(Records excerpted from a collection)
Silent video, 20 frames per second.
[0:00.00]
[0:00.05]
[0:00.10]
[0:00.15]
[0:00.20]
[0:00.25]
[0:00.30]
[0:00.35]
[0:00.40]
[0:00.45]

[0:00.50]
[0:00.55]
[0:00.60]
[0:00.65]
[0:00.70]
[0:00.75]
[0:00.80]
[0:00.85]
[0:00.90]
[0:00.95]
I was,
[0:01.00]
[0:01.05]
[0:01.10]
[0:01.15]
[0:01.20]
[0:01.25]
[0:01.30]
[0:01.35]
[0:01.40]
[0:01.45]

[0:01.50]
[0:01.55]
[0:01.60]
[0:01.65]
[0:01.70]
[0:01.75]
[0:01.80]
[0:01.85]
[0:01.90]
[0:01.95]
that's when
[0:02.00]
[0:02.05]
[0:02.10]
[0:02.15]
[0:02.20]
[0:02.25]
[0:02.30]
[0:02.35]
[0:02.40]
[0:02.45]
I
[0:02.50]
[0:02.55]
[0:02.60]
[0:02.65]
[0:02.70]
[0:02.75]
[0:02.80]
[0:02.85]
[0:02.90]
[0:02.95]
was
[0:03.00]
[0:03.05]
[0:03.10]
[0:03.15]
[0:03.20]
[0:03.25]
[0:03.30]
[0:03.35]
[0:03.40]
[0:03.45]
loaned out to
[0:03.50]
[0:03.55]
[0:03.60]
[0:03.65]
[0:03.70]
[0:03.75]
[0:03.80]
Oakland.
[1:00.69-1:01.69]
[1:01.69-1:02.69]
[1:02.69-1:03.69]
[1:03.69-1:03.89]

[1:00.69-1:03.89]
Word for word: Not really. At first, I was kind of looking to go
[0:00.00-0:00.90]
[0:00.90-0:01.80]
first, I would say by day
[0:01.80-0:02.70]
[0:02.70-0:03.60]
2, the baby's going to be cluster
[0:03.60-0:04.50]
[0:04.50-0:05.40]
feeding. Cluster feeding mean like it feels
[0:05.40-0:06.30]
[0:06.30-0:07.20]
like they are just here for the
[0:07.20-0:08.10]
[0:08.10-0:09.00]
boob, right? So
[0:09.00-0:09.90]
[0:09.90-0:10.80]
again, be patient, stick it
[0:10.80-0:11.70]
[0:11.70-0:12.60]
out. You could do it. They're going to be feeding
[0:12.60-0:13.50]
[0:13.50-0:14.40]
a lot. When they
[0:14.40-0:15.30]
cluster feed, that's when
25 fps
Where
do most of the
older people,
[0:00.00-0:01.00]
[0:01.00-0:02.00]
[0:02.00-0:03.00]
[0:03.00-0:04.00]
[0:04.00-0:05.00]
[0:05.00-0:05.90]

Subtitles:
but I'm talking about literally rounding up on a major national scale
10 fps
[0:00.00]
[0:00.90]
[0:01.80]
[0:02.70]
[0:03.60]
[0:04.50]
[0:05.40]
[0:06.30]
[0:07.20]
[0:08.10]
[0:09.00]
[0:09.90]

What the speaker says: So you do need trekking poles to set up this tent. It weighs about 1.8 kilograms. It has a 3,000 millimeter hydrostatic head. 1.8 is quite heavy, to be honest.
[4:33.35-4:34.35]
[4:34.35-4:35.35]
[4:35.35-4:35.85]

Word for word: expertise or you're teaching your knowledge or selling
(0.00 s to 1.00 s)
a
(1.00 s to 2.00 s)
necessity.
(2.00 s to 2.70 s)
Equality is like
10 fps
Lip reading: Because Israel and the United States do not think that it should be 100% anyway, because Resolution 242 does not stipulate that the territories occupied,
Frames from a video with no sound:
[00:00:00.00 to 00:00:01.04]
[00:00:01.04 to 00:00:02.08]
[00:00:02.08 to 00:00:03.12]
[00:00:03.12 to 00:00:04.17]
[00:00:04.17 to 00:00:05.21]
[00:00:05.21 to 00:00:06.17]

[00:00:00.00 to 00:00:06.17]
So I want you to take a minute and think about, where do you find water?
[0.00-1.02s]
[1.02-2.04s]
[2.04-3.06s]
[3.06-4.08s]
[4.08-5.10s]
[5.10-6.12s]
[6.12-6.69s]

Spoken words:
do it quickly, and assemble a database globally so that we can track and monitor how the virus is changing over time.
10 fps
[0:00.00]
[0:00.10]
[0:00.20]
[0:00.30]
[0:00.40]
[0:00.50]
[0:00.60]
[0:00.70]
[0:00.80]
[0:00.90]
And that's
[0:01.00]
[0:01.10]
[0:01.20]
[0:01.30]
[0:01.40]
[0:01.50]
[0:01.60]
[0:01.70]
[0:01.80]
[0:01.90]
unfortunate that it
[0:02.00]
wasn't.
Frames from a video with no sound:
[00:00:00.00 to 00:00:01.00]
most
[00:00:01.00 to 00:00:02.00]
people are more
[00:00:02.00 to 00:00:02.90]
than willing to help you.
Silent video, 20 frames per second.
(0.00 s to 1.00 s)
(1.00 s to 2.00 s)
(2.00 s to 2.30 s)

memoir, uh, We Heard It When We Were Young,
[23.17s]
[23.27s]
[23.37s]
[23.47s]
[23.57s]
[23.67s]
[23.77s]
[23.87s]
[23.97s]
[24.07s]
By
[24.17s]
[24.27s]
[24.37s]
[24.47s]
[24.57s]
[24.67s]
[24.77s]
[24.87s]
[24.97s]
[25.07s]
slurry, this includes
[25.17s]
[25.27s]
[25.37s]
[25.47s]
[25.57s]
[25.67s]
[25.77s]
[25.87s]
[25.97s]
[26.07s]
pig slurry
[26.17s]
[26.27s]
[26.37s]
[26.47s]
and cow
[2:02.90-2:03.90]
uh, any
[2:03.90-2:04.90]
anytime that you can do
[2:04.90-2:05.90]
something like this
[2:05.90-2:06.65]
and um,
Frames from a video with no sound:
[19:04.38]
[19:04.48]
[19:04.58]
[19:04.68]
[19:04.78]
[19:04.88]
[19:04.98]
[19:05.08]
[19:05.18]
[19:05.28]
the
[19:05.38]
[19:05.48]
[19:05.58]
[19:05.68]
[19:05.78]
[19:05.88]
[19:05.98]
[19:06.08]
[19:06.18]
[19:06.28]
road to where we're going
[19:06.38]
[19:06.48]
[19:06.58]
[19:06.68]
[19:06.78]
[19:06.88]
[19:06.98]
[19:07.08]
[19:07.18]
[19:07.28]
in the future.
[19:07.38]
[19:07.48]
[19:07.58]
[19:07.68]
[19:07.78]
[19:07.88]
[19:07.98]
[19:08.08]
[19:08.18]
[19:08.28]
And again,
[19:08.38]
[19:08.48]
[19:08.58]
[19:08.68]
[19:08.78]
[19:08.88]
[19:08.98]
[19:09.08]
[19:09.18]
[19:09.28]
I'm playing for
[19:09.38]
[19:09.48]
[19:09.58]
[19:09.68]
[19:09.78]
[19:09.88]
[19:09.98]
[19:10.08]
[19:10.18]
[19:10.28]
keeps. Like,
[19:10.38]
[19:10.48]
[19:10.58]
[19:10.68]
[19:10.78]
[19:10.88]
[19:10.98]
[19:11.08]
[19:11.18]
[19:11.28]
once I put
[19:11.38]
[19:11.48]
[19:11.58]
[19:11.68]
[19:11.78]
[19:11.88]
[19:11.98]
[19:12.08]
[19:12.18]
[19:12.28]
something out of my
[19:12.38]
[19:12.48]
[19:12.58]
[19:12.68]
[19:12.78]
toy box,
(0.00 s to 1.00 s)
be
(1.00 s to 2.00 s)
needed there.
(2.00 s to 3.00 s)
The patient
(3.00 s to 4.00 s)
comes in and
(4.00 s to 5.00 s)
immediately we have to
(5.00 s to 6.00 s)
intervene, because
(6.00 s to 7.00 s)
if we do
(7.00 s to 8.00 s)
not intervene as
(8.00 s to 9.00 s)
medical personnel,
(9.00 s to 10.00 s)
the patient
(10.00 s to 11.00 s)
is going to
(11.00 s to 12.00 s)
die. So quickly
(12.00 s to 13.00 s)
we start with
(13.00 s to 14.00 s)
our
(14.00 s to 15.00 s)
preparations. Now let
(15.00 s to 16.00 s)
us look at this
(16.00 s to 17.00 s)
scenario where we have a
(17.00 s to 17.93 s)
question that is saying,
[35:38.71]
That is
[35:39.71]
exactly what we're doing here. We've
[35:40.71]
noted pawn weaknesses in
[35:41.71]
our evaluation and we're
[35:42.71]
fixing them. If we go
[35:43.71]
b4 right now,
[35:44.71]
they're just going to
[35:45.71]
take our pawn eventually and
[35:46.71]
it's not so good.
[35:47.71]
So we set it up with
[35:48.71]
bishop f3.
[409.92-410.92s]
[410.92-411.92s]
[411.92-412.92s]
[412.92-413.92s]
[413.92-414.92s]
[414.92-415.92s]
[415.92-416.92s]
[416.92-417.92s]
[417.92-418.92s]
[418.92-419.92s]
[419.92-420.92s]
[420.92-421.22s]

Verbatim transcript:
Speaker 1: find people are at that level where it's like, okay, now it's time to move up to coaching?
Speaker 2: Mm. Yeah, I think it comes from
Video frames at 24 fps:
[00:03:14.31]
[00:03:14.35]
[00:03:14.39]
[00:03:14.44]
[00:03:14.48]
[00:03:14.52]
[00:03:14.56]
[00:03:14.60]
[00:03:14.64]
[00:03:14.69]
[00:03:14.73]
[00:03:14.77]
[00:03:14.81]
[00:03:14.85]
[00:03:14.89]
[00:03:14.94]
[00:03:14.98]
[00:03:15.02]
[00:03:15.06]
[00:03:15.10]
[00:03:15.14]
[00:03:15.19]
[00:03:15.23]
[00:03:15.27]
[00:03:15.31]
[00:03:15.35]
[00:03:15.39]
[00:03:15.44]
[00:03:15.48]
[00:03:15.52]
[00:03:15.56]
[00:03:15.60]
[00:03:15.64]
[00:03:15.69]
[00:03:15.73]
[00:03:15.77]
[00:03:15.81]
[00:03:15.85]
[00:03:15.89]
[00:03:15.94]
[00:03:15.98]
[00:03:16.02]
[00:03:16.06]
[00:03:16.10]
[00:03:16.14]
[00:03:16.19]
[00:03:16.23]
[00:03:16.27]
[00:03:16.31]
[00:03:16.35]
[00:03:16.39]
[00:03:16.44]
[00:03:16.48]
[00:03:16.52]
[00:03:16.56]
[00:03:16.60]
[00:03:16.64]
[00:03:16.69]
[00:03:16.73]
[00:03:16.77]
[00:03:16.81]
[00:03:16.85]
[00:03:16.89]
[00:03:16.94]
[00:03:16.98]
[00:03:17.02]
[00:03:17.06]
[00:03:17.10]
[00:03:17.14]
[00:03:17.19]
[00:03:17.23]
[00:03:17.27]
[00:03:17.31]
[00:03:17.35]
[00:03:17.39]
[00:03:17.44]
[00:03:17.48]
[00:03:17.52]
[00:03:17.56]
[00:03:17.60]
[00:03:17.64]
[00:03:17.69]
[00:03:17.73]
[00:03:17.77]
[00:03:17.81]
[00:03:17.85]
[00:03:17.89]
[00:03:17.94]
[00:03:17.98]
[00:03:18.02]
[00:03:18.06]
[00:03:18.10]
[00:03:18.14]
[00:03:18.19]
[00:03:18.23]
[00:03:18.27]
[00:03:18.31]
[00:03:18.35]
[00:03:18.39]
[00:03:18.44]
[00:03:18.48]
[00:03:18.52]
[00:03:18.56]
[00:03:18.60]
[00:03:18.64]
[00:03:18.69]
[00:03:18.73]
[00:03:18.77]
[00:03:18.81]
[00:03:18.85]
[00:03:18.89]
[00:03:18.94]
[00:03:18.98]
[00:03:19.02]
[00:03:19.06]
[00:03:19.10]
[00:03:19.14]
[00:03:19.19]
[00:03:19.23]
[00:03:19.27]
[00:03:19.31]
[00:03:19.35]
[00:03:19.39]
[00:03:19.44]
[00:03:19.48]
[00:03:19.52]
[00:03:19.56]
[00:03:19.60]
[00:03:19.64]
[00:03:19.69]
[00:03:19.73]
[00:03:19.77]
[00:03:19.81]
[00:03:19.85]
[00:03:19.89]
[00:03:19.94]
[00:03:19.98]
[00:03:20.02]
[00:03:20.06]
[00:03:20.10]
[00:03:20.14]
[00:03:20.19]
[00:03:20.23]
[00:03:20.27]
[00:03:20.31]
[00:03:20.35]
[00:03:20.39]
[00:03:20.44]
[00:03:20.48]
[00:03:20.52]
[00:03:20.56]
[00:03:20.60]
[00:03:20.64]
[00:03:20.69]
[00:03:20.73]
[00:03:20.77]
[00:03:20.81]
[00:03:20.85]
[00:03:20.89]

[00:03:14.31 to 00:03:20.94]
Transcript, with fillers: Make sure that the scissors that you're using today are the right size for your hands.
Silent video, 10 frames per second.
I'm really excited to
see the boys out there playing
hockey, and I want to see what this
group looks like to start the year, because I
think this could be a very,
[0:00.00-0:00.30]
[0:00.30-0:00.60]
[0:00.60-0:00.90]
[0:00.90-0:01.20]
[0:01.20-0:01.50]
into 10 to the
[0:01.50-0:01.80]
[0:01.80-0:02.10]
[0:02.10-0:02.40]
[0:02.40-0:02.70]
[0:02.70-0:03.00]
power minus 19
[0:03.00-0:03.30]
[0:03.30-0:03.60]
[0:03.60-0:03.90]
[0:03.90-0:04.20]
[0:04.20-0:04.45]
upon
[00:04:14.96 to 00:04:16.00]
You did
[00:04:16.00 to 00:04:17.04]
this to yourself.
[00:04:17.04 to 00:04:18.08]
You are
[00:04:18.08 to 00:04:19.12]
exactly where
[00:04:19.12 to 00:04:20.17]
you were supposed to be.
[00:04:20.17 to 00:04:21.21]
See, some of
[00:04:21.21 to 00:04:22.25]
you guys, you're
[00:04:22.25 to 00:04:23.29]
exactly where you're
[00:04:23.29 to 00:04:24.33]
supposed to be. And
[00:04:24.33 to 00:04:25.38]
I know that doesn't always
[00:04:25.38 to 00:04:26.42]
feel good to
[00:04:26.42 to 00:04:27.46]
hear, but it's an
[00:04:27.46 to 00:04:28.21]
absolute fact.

» Exercise objective: Go to the line with "[00:00:00.00 to 00:00:01.04]" in the entries above and repeat every line from there through the line with "[6.12-6.69s]", exactly and with no other text.

» Exercise output:
[00:00:00.00 to 00:00:01.04]
[00:00:01.04 to 00:00:02.08]
[00:00:02.08 to 00:00:03.12]
[00:00:03.12 to 00:00:04.17]
[00:00:04.17 to 00:00:05.21]
[00:00:05.21 to 00:00:06.17]

[00:00:00.00 to 00:00:06.17]
So I want you to take a minute and think about, where do you find water?
[0.00-1.02s]
[1.02-2.04s]
[2.04-3.06s]
[3.06-4.08s]
[4.08-5.10s]
[5.10-6.12s]
[6.12-6.69s]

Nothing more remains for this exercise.